Sur les conclusions à fin de minoration des pénalités en raison de leur caractère manifestement excessif :

4. Lorsque le titulaire du contrat saisit le juge de conclusions tendant à ce qu'il modère les pénalités mises à sa charge, il ne saurait utilement soutenir que le pouvoir adjudicateur n'a subi aucun préjudice ou que le préjudice qu'il a subi est inférieur au montant des pénalités mises à sa charge. Il lui appartient de fournir aux juges tous éléments, relatifs notamment aux pratiques observées pour des contrats comparables ou aux caractéristiques particulières du contrat en litige, de nature à établir dans quelle mesure ces pénalités présentent selon lui un caractère manifestement excessif. Au vu de l'argumentation des parties, il incombe au juge soit de rejeter les conclusions dont il est saisi en faisant application des clauses du contrat relatives aux pénalités, soit de rectifier le montant des pénalités mises à la charge du titulaire du contrat dans la seule mesure qu'impose la correction de leur caractère manifestement excessif.

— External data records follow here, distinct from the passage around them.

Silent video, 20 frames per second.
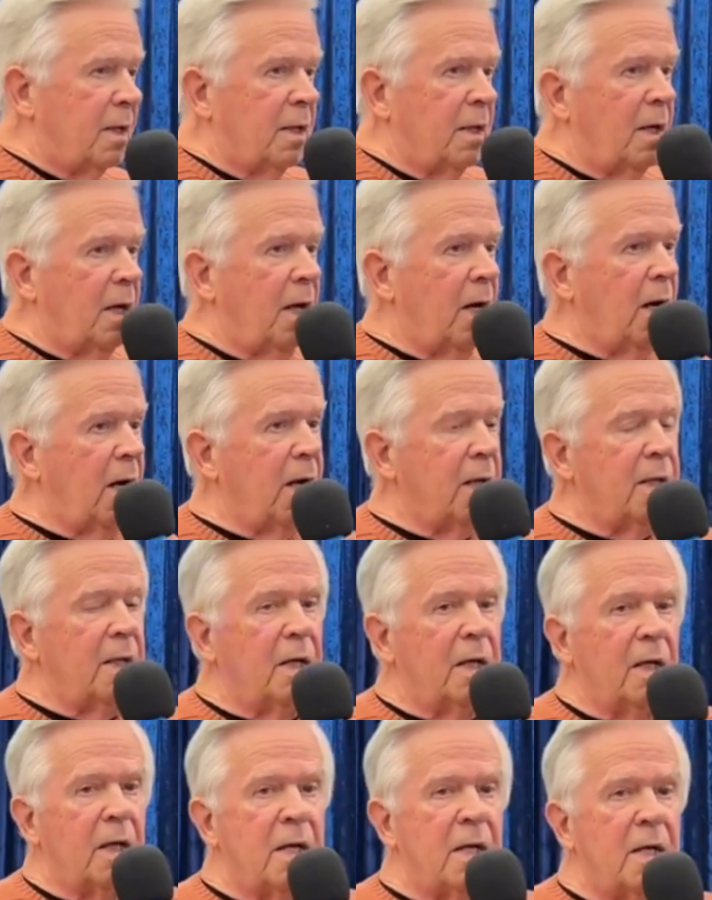Yeah,
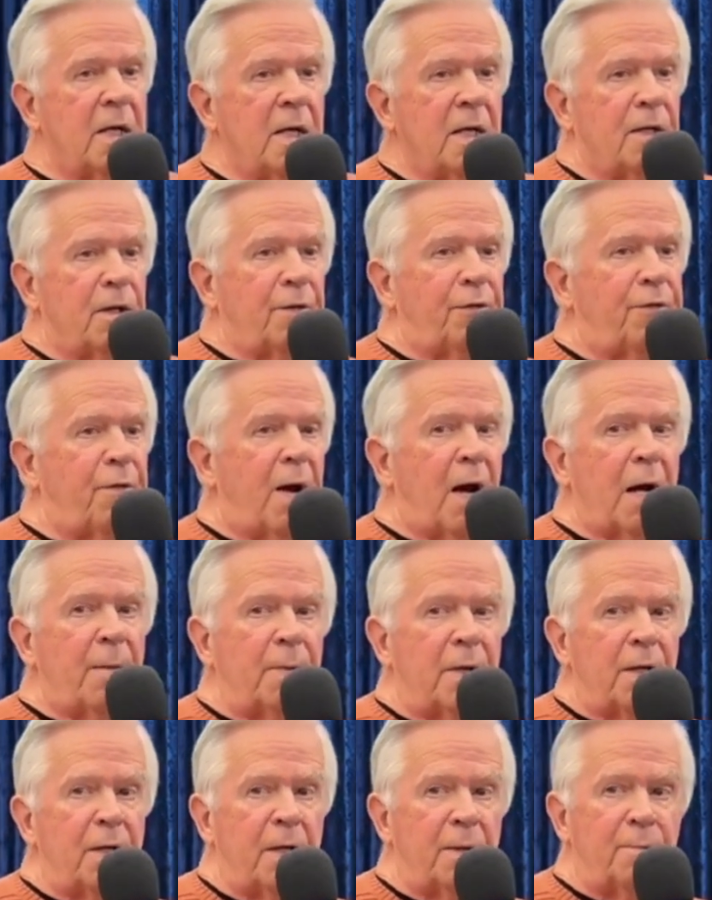and the
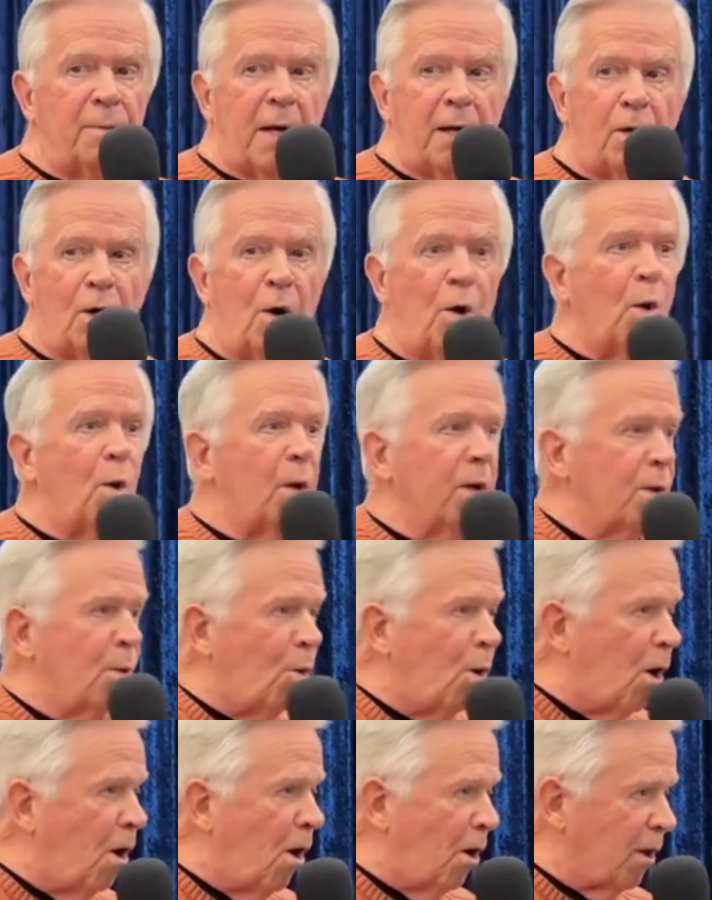firemen made a hole in the
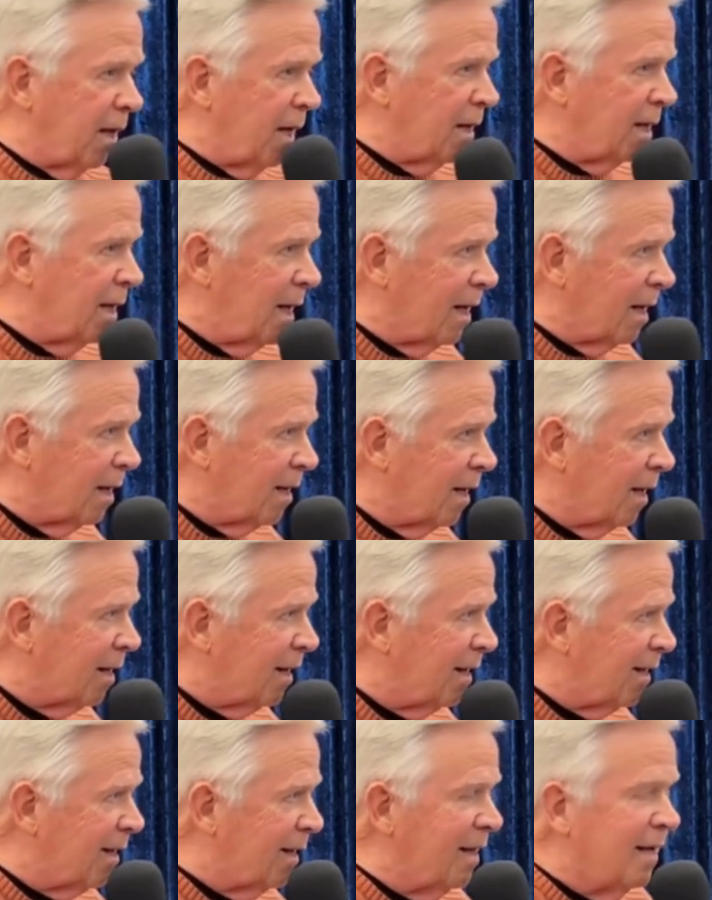wall getting out of there,
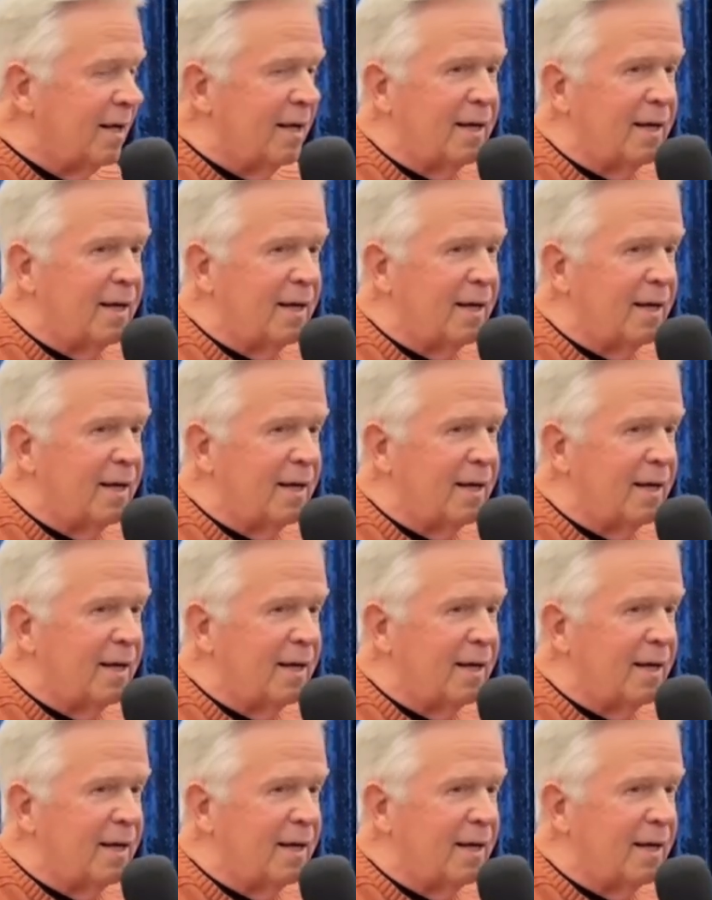you know.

5. En l'espèce, il résulte de l'instruction que la commune a fixé les pénalités de retard réclamées à la société CK Atelier à la somme de 106 750 euros. Un tel montant revêt, dans les circonstances de l'espèce, un caractère disproportionné et manifestement excessif, eu égard au montant total du marché de maitrise d'œuvre passé pour l'opération en cause, qui s'élève à 97 500 euros. Il sera fait une juste appréciation de la minoration à laquelle peut prétendre la société CK Atelier en réduisant des deux tiers le montant de pénalités fixé par la commune, la somme due à la commune se limitant ainsi à 35 583 euros.

6. Il résulte de ce qui précède que la société CK Atelier est fondée à demander que les pénalités de retard dues à la commune de Saint-André soient ramenées à la somme de 35 583 euros.

Sur les frais liés au litige :

7. Dans les circonstances de l'espèce, il n'y a pas lieu de faire application des dispositions de l'article L.761-1 du code de justice administrative au profit de l'une ou l'autre des parties en présence.

D E C I D E :

Article 1 : Les conclusions tendant à l'annulation de l'avis des sommes à payer du 14 juin 2021 sont rejetées.

Article 2 : Les pénalités de retard mises à la charge de la société CK Atelier au titre de l'exécution du marché de maîtrise d'œuvre concernant l'opération centre socio-culturel Bras des Chevrettes sont ramenées à la somme de 35 583 euros.

Article 3 : Les conclusions des parties présentées au titre de l'article L. 761-1 du code de justice administrative sont rejetées.

Article 4 : Le présent jugement sera notifié à la société CK Atelier, à la commune de Saint-André et à la direction régionale des finances publiques de La Réunion.

Délibéré après l'audience du 6 octobre 2023, à laquelle siégeaient :

- M. Aebischer, président,

- M. Monlaü, premier conseiller,

- Mme Tomi, première conseillère,

Lu en audience publique le 20 novembre 2023.

Le rapporteur,

X. MONLAÜ

Le président,

M-A. AEBISCHER La greffière,

S. BALOUKJY

La République mande et ordonne au préfet de La Réunion en ce qui le concerne ou à tous commissaires de justice à ce requis en ce qui concerne les voies de droit commun contre les parties privées, de pourvoir à l'exécution de la présente décision.